GrahamH wrote:zoon wrote:I remain unconvinced. My feeling here is that if free will is being rigorously kept out of the discussion, then the concepts of responsibility, blame and punishment need to be kept out as well, because all of those concepts imply at least some form of free will. To say that there is no free will whatsoever but people can still be blamed, held responsible and punished strikes me as an unacceptable fudge....
What did you make of the medical analogy in a video posted earlier? It seems apt to me. If we identify anti-social behaviour we are perfectly justified in quarantining the person to protect others or taking steps to modify that behaviour, by inducement, education or punishment. These are simply more causal strands that have effects.
I’m not happy with the medical analogy, I think it can very easily be taken too far, for 2 reasons off the top of my head.
1. It implies that the state is what is important, that the people in it are to be regarded as being like parts of a body, components which may or may not be functioning OK, and which can be dispensed with if they are not (like a diseased kidney).

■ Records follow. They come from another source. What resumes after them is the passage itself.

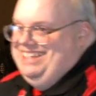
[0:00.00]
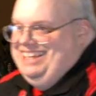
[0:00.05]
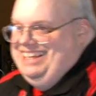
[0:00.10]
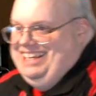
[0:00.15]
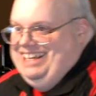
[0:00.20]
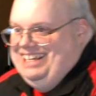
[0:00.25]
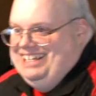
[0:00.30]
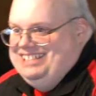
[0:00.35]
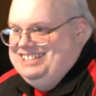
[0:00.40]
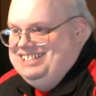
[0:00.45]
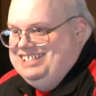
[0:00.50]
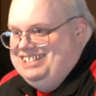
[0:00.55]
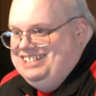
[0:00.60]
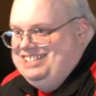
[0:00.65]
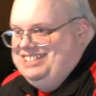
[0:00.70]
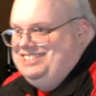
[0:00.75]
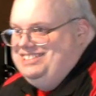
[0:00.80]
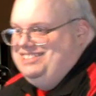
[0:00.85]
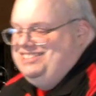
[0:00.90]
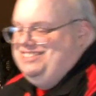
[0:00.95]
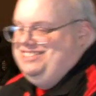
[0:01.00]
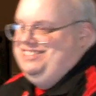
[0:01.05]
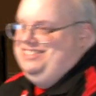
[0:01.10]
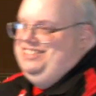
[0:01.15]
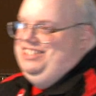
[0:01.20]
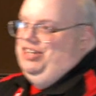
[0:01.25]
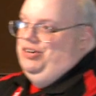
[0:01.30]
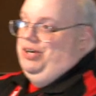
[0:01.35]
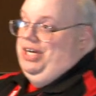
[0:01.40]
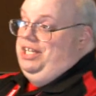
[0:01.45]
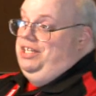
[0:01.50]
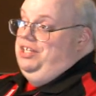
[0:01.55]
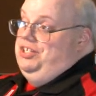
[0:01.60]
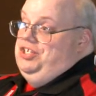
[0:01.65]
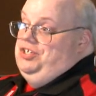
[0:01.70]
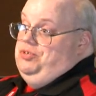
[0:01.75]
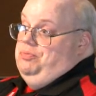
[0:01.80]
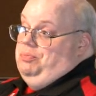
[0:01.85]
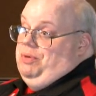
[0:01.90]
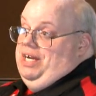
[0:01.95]
and, uh, you know, and then
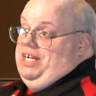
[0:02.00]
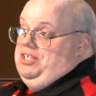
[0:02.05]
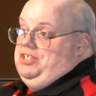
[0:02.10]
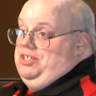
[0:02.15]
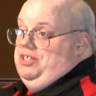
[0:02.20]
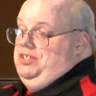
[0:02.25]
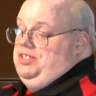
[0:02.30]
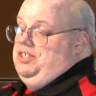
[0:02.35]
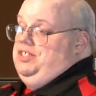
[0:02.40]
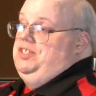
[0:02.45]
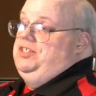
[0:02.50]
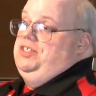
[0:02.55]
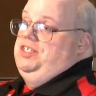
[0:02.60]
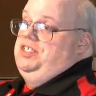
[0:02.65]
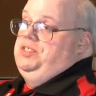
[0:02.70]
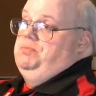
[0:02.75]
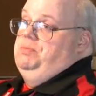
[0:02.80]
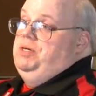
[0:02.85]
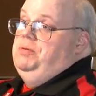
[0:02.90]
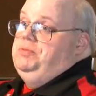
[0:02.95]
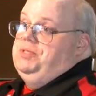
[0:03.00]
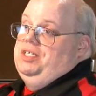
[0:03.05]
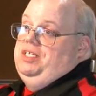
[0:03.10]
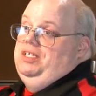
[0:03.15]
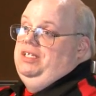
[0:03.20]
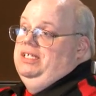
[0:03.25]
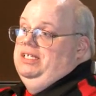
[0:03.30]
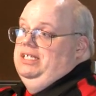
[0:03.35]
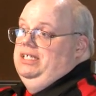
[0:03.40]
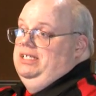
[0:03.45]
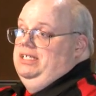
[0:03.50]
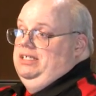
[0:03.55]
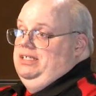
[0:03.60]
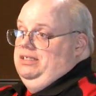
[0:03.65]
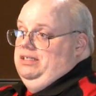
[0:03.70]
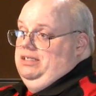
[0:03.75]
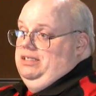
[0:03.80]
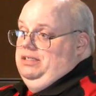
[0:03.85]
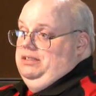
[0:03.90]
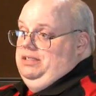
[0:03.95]
as you branch in, since, since BOOPSI,
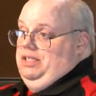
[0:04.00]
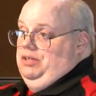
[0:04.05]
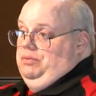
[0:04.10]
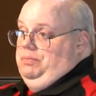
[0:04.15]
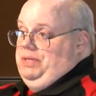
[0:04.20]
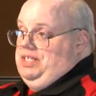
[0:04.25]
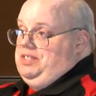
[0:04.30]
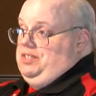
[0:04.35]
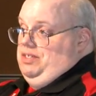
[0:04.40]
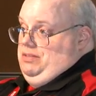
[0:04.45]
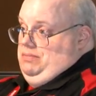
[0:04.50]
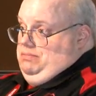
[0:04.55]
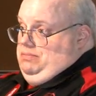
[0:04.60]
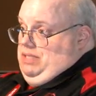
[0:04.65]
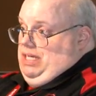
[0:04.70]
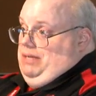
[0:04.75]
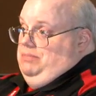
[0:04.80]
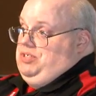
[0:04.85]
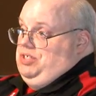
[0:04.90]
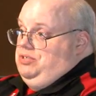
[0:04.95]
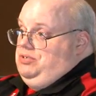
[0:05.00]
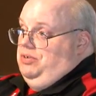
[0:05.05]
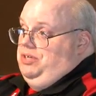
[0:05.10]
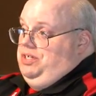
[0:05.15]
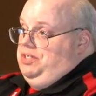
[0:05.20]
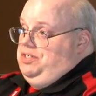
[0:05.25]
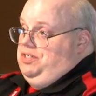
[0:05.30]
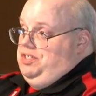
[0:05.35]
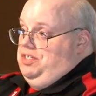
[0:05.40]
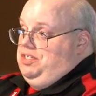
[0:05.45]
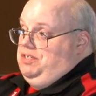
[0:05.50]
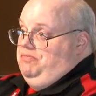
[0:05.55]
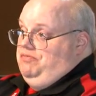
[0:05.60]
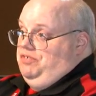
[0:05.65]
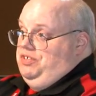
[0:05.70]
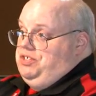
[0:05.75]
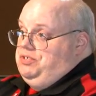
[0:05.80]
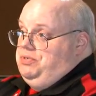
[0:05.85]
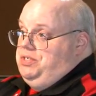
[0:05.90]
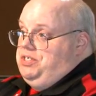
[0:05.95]
uh, you know, basic object-oriented system
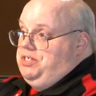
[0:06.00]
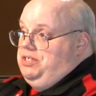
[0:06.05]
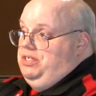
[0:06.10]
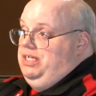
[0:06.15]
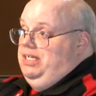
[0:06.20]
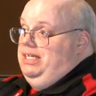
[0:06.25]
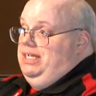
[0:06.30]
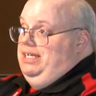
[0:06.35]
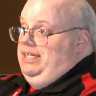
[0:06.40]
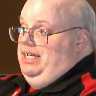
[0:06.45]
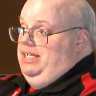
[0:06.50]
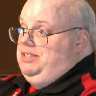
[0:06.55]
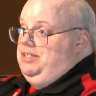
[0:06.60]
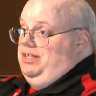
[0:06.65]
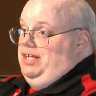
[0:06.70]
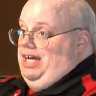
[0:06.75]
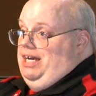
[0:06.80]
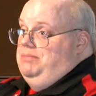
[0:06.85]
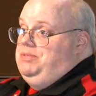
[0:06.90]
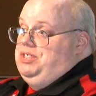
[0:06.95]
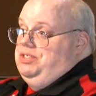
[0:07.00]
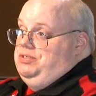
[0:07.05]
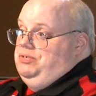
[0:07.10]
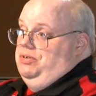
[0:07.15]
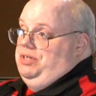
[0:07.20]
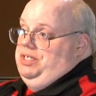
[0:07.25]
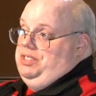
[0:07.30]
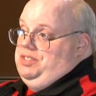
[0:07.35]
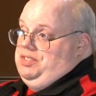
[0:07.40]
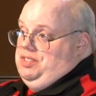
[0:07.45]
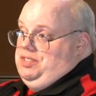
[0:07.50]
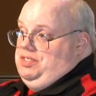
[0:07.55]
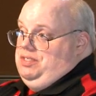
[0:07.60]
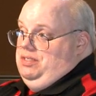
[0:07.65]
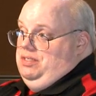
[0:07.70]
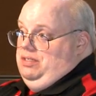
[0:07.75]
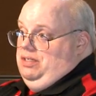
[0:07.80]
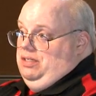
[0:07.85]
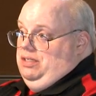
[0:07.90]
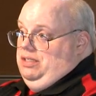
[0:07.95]
for intuition, is an object-oriented
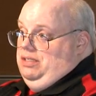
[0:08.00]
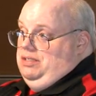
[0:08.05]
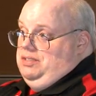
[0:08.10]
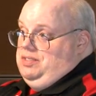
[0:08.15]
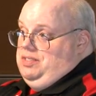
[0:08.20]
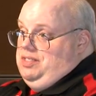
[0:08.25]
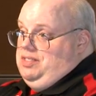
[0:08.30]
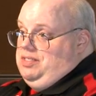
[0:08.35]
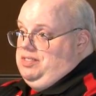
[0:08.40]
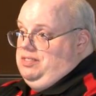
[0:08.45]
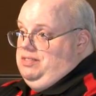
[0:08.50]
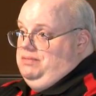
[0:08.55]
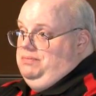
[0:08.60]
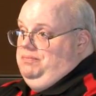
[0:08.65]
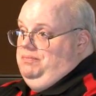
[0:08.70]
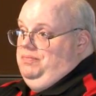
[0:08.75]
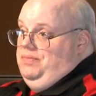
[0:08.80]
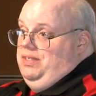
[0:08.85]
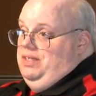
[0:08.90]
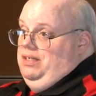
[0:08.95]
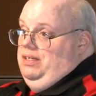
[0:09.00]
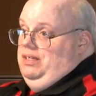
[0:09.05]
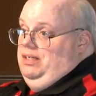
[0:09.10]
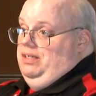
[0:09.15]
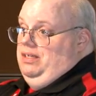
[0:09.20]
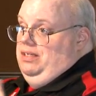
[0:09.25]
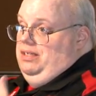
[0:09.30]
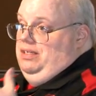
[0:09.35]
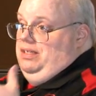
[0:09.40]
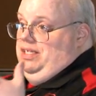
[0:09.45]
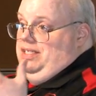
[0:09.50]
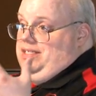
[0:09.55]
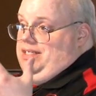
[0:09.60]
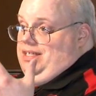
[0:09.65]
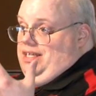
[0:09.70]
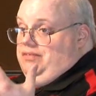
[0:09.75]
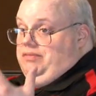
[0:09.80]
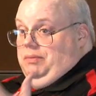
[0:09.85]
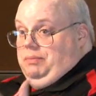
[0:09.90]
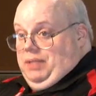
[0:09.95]
uh, system, it's
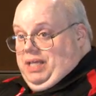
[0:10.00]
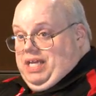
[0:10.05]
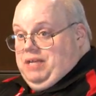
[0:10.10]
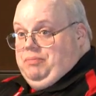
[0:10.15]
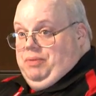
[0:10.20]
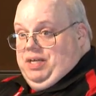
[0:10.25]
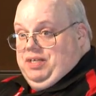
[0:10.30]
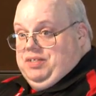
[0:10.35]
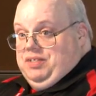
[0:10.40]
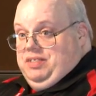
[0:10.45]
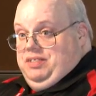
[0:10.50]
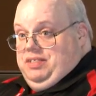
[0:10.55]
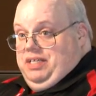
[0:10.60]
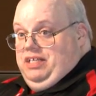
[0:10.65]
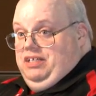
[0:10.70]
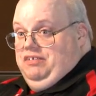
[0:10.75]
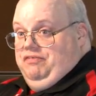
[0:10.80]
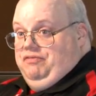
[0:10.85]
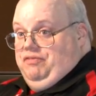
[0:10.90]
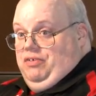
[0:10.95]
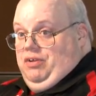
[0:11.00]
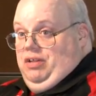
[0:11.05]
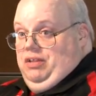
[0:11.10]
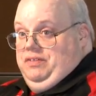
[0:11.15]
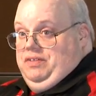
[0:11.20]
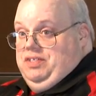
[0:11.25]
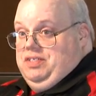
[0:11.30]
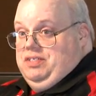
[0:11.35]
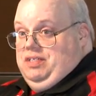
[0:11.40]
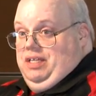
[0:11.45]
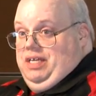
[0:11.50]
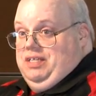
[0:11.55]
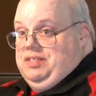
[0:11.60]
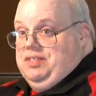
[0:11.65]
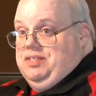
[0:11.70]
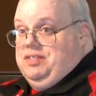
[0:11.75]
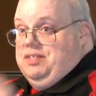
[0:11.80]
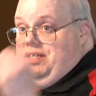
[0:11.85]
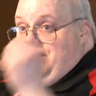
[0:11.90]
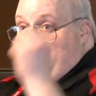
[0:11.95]
kind of a black box container for all of these classes.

In democracies at least, it’s usually taken to be the other way around: the state is there as a structure which helps the people in it to thrive, the people are in the end what matter. Getting people to put the state first is apt to lead to powerful elites disregarding human rights.
2. There’s an implication that anyone who breaks a rule has something wrong with them that needs to be fixed. This is very dodgy, the majority of rule-breakers are not crazed psychopaths, most normal people engage in a certain amount of low-level rule-breaking, often this can be an indicator of which rules need to be changed. Should Corbyn have been “fixed” for disobeying 3-line whips, or regarded as an individual with integrity? I appreciate that disobeying whips isn’t illegal, but a similar principle can hold where people break laws which they regard as wrong. The medical analogy leaves no obvious place for principled rule-breaking; again, it feels to me like a convenient tool for dictatorships.